Saved data entries

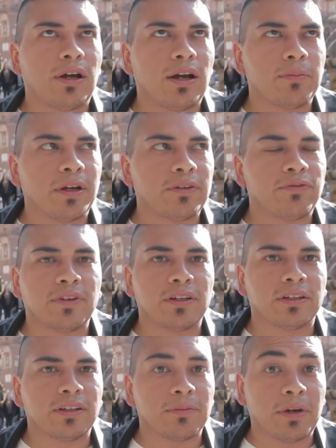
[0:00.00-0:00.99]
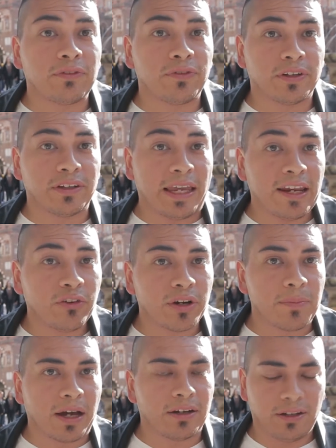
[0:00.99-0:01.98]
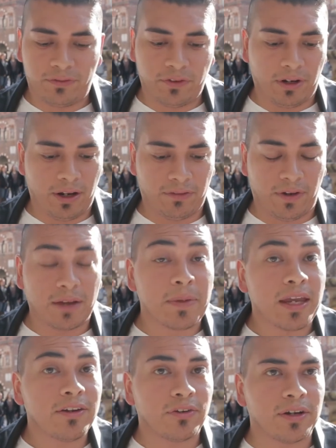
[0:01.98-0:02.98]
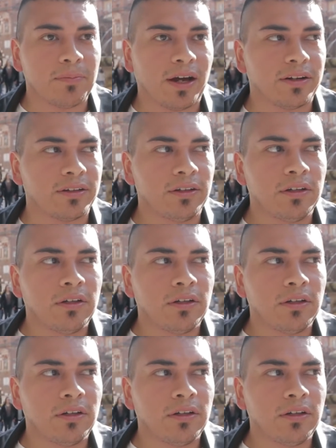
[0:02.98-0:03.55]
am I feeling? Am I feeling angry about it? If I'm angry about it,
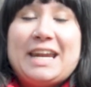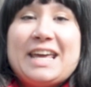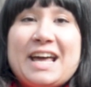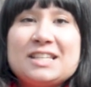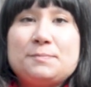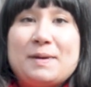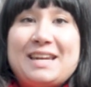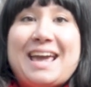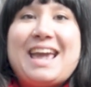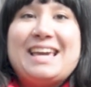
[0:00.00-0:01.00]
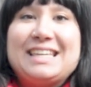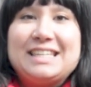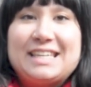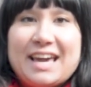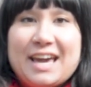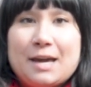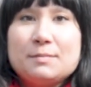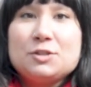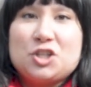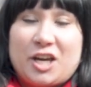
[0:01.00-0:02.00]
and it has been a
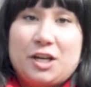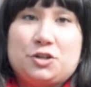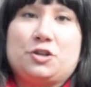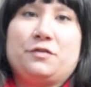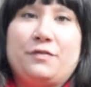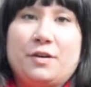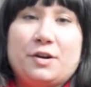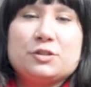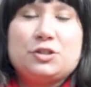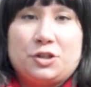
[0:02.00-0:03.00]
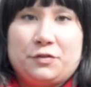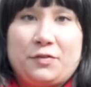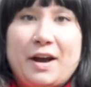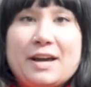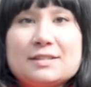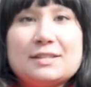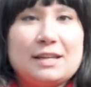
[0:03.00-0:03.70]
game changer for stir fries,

[What you will do]: Where an entry holds a picture, leave the picture out and output the rest exactly.

[Problem solution]:
[0:00.00-0:00.99]
[0:00.99-0:01.98]
[0:01.98-0:02.98]
[0:02.98-0:03.55]
am I feeling? Am I feeling angry about it? If I'm angry about it,
[0:00.00-0:01.00]
[0:01.00-0:02.00]
and it has been a
[0:02.00-0:03.00]
[0:03.00-0:03.70]
game changer for stir fries,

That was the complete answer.